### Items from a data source

════════

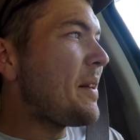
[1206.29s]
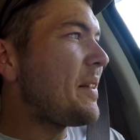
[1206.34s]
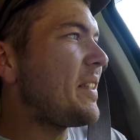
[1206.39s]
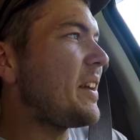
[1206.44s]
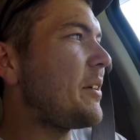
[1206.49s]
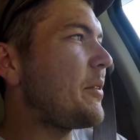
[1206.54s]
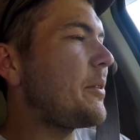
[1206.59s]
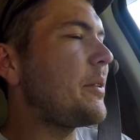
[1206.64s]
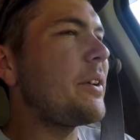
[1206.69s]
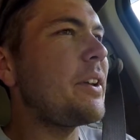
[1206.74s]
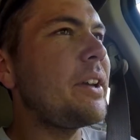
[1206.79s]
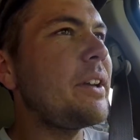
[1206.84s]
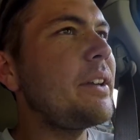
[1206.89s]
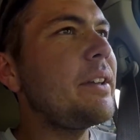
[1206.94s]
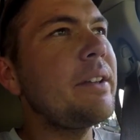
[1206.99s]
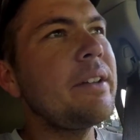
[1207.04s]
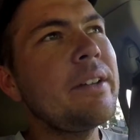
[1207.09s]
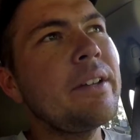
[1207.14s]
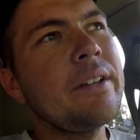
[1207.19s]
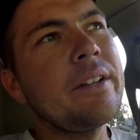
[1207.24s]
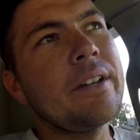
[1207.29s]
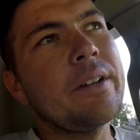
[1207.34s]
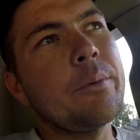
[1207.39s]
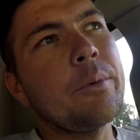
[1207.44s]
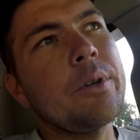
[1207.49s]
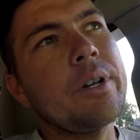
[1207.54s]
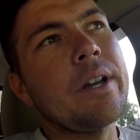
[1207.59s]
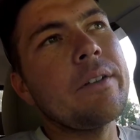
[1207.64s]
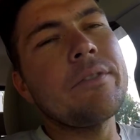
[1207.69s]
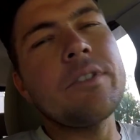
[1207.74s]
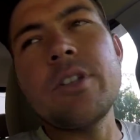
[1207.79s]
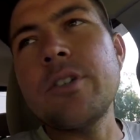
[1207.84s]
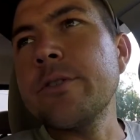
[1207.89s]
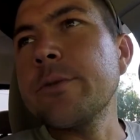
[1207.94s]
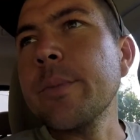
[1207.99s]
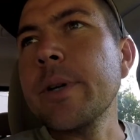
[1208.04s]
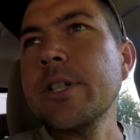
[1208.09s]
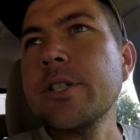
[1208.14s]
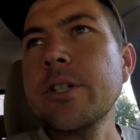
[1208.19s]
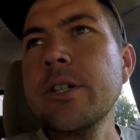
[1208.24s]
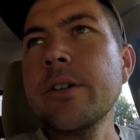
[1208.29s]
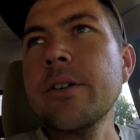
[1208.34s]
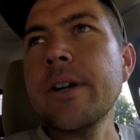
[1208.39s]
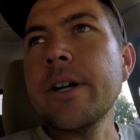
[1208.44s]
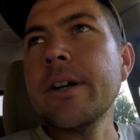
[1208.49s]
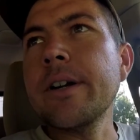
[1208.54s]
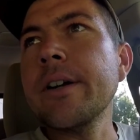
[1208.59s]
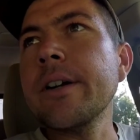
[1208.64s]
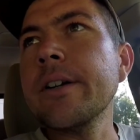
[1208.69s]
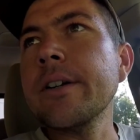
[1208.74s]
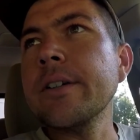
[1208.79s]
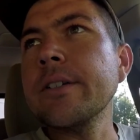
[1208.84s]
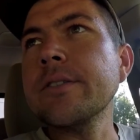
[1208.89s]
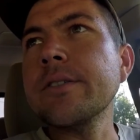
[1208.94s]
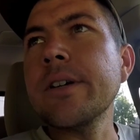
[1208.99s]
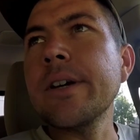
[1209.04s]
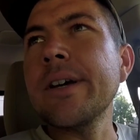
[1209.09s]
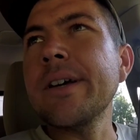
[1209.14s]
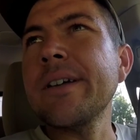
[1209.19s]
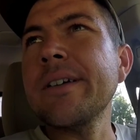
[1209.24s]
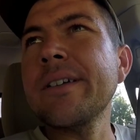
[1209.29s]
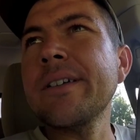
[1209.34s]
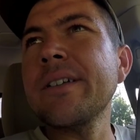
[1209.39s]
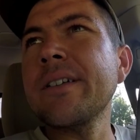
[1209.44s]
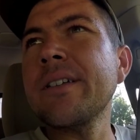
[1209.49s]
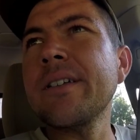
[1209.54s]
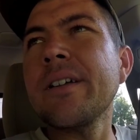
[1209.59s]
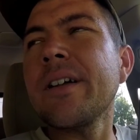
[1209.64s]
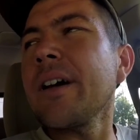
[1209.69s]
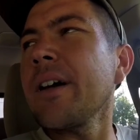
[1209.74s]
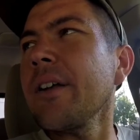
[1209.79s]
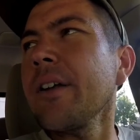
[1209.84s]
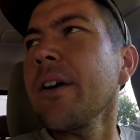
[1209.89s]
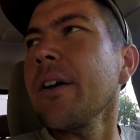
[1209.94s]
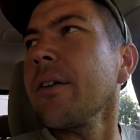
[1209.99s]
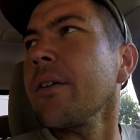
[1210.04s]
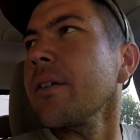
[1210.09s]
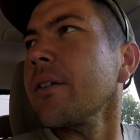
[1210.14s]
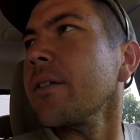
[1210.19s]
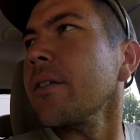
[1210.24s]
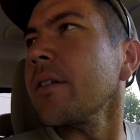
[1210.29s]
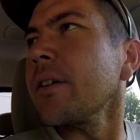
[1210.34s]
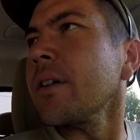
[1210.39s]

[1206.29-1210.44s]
That way, I wouldn't have to use my generator because, uh, I don't know.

════════

### WHAT TO PRODUCE
Leave the pictures out and print the records above exactly as they stand.

### RESPONSE
[1206.29s]
[1206.34s]
[1206.39s]
[1206.44s]
[1206.49s]
[1206.54s]
[1206.59s]
[1206.64s]
[1206.69s]
[1206.74s]
[1206.79s]
[1206.84s]
[1206.89s]
[1206.94s]
[1206.99s]
[1207.04s]
[1207.09s]
[1207.14s]
[1207.19s]
[1207.24s]
[1207.29s]
[1207.34s]
[1207.39s]
[1207.44s]
[1207.49s]
[1207.54s]
[1207.59s]
[1207.64s]
[1207.69s]
[1207.74s]
[1207.79s]
[1207.84s]
[1207.89s]
[1207.94s]
[1207.99s]
[1208.04s]
[1208.09s]
[1208.14s]
[1208.19s]
[1208.24s]
[1208.29s]
[1208.34s]
[1208.39s]
[1208.44s]
[1208.49s]
[1208.54s]
[1208.59s]
[1208.64s]
[1208.69s]
[1208.74s]
[1208.79s]
[1208.84s]
[1208.89s]
[1208.94s]
[1208.99s]
[1209.04s]
[1209.09s]
[1209.14s]
[1209.19s]
[1209.24s]
[1209.29s]
[1209.34s]
[1209.39s]
[1209.44s]
[1209.49s]
[1209.54s]
[1209.59s]
[1209.64s]
[1209.69s]
[1209.74s]
[1209.79s]
[1209.84s]
[1209.89s]
[1209.94s]
[1209.99s]
[1210.04s]
[1210.09s]
[1210.14s]
[1210.19s]
[1210.24s]
[1210.29s]
[1210.34s]
[1210.39s]

[1206.29-1210.44s]
That way, I wouldn't have to use my generator because, uh, I don't know.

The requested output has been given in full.